Domestic team information
- 2003–2005 & 2007: Cambridgeshire
- 2000–2001: Northamptonshire Cricket Board

Career statistics
| Competition | LA |
| Matches | 3 |
| Runs scored | 6 |
| Batting average | 3.00 |
| 100s/50s | –/– |
| Top score | 5 |
| Balls bowled | – |
| Wickets | – |
| Bowling average | – |
| 5 wickets in innings | – |
| 10 wickets in match | – |
| Best bowling | – |
| Catches/stumpings | –/– |
- Source: Cricinfo, 23 July 2010

= John Mann (English cricketer) =

English cricketer

John Paul William Mann (born 25 November 1983) is a former English cricketer. Mann was a right-handed batsman who bowled leg break. He was born at Northampton, Northamptonshire.
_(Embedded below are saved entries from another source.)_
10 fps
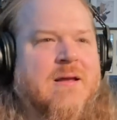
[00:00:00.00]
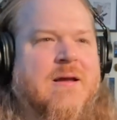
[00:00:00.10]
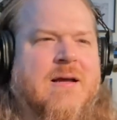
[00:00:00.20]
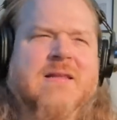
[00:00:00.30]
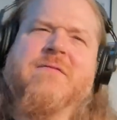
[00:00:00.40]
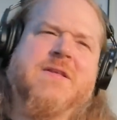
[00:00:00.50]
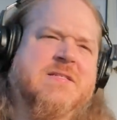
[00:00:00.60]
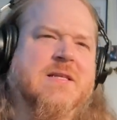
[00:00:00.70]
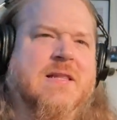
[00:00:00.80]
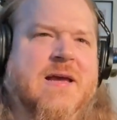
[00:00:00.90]
I love that
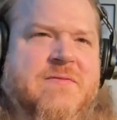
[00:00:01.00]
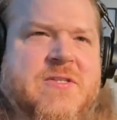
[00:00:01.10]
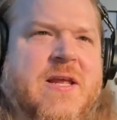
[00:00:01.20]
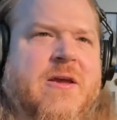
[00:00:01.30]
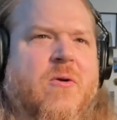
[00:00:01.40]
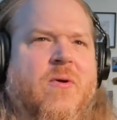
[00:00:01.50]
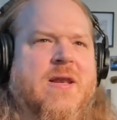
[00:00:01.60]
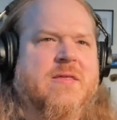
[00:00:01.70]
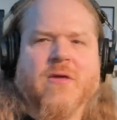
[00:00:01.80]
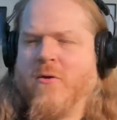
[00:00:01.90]
it's a live setting
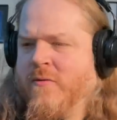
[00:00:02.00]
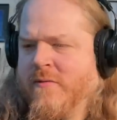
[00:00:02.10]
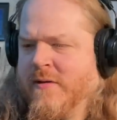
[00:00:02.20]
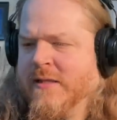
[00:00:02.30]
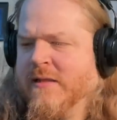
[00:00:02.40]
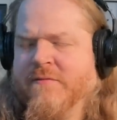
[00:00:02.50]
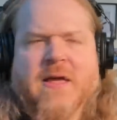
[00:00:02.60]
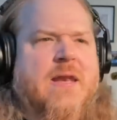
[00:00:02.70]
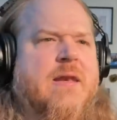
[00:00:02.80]
already, though. I love that.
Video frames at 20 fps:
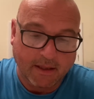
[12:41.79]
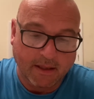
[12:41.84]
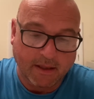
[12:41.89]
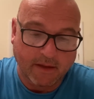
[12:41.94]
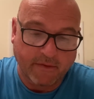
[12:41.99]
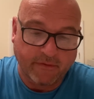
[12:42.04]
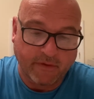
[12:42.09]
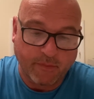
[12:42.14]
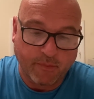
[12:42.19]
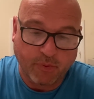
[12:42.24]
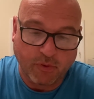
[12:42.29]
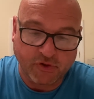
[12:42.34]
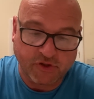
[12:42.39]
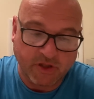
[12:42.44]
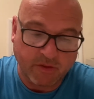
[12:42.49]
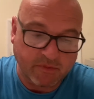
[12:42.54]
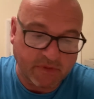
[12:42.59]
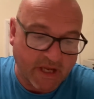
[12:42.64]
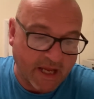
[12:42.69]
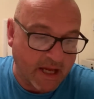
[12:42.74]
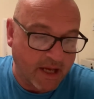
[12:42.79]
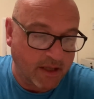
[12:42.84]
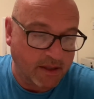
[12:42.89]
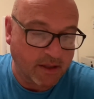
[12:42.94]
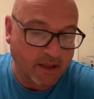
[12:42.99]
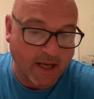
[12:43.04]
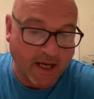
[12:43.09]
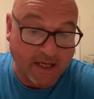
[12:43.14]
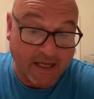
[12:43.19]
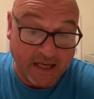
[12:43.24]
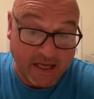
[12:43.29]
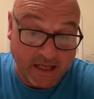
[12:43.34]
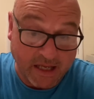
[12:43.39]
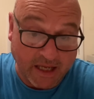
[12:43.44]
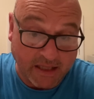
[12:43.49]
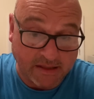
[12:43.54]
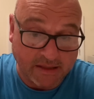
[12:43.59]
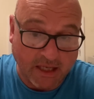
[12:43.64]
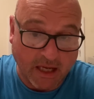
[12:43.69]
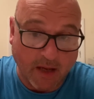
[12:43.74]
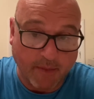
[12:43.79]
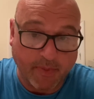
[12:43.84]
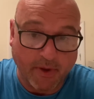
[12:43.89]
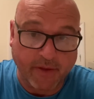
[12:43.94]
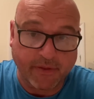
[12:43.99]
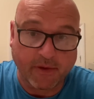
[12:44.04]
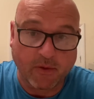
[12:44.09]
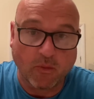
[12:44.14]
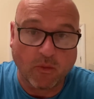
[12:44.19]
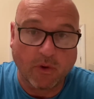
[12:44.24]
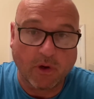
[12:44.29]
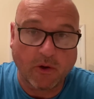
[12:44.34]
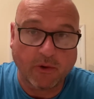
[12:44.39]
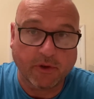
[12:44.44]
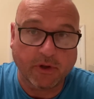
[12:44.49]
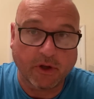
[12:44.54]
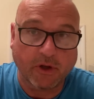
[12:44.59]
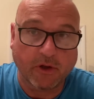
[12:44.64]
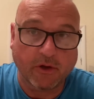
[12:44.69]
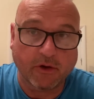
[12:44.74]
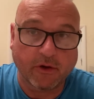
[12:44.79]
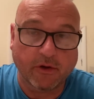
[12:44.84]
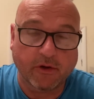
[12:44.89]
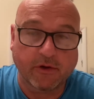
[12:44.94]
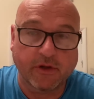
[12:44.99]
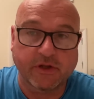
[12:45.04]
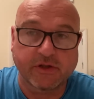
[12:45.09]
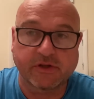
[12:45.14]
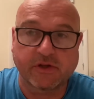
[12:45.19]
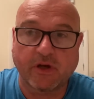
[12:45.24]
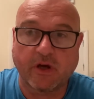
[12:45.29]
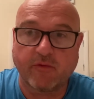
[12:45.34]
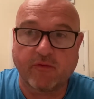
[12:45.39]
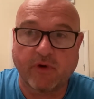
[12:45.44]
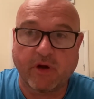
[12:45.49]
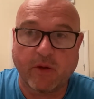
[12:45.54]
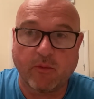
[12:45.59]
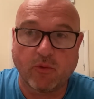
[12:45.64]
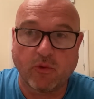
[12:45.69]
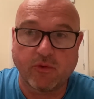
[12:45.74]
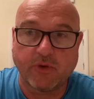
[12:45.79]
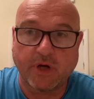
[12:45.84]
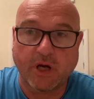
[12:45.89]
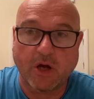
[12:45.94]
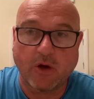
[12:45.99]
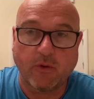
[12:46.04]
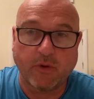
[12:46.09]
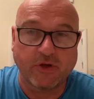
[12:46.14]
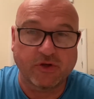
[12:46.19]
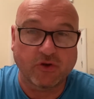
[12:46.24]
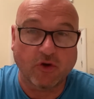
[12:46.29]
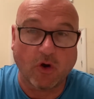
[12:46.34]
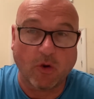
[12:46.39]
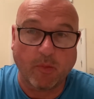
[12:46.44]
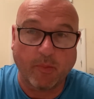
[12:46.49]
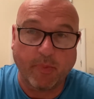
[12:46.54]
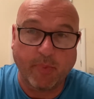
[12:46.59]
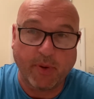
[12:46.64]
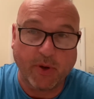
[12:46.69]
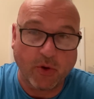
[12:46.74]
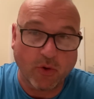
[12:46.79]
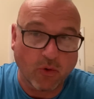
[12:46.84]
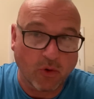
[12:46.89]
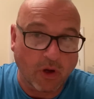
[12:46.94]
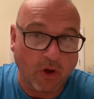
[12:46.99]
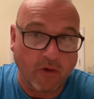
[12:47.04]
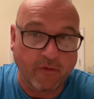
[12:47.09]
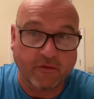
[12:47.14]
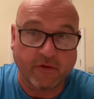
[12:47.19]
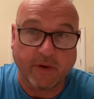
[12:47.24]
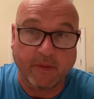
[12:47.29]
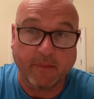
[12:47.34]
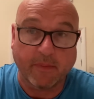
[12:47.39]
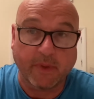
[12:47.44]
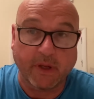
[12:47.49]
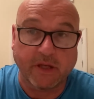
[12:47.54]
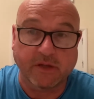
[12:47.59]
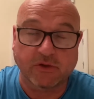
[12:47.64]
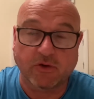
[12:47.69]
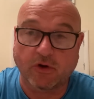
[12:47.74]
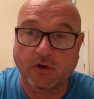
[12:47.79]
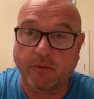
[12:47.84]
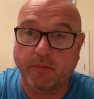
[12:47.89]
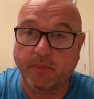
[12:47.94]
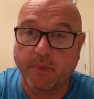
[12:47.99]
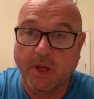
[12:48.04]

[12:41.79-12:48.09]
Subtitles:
he puts him down and he gets up, I think Wilder this time around will know he's got to be all over him. He's got to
Mann made his List-A debut for the Northamptonshire Cricket Board in the 2000 NatWest Trophy against Northumberland. His second and final List-A appearance for the team came in the 2001 Cheltenham & Gloucester Trophy against the Yorkshire Cricket Board.
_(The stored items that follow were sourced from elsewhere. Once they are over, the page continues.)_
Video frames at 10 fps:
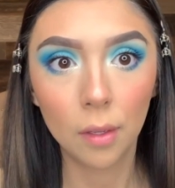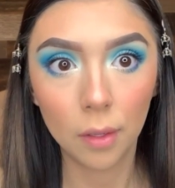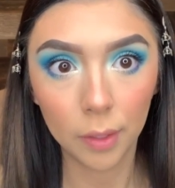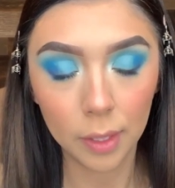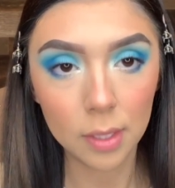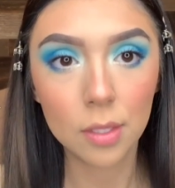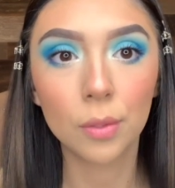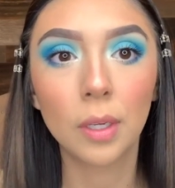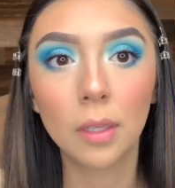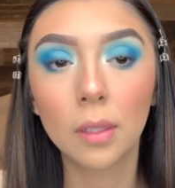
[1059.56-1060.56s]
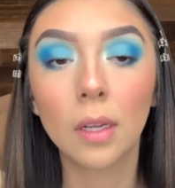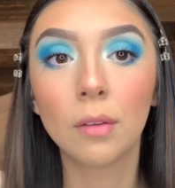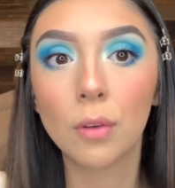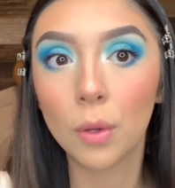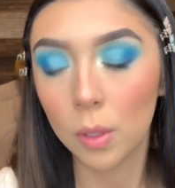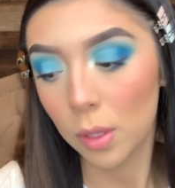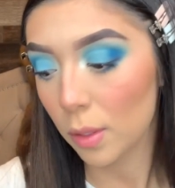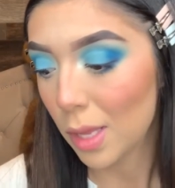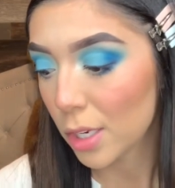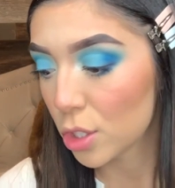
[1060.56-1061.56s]
Alright, so now that I've coated the
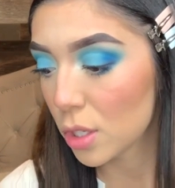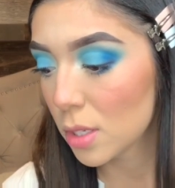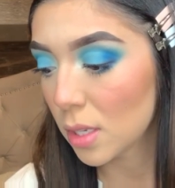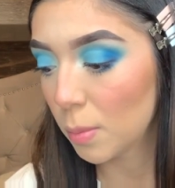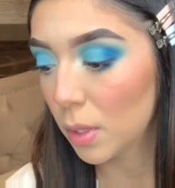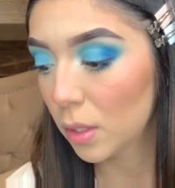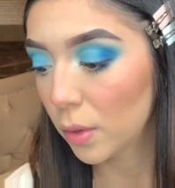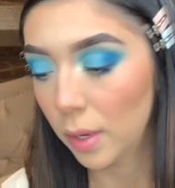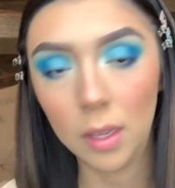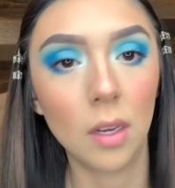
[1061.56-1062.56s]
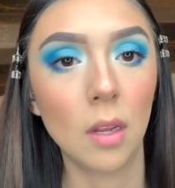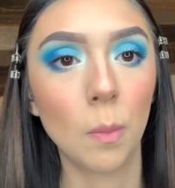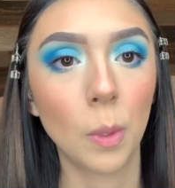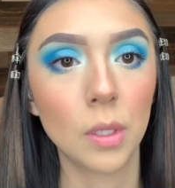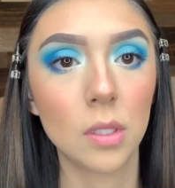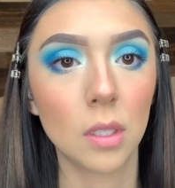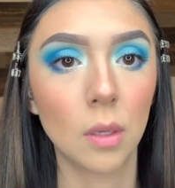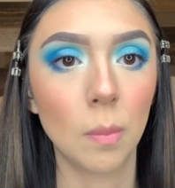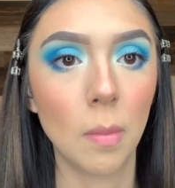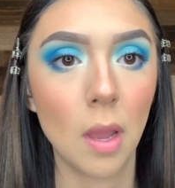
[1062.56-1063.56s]
lashes, I'm gonna go ahead and put
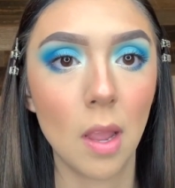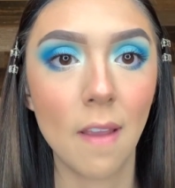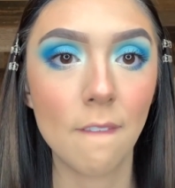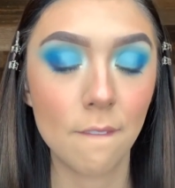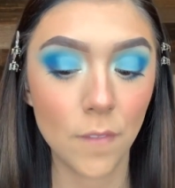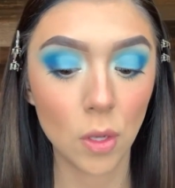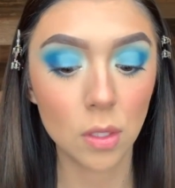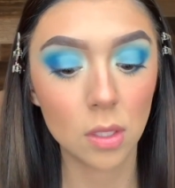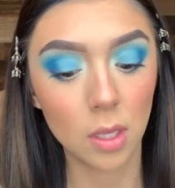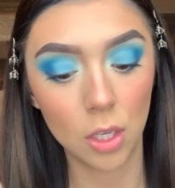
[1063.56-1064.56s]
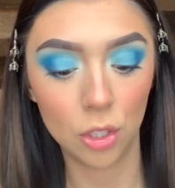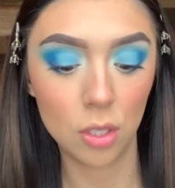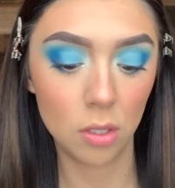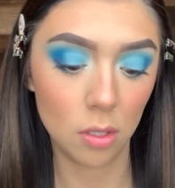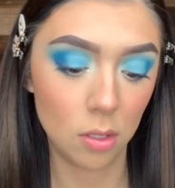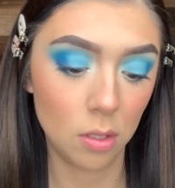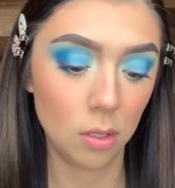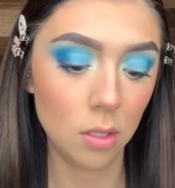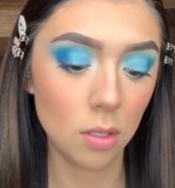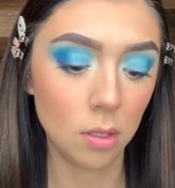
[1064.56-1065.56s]
some false lashes on.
In 2003, Mann joined Cambridgeshire, where he made his Minor Counties Championship debut against Suffolk. From 2003 to 2005, he represented the county in 18 Minor Counties Championship matches, with his final appearance coming against Staffordshire. Mann also played 8 MCCA Knockout Trophy matches for the county from 2003 to 2005. He also represented the county in a single trophy match in 2007 against Hertfordshire, which was his final appearance for the county.

Mann also represented Cambridgeshire in a single List-A match in the 2004 Cheltenham & Gloucester Trophy against Northamptonshire. In his 3 List-A matches, he scored just 6 runs at a batting average of 3.00, with a high score of 5.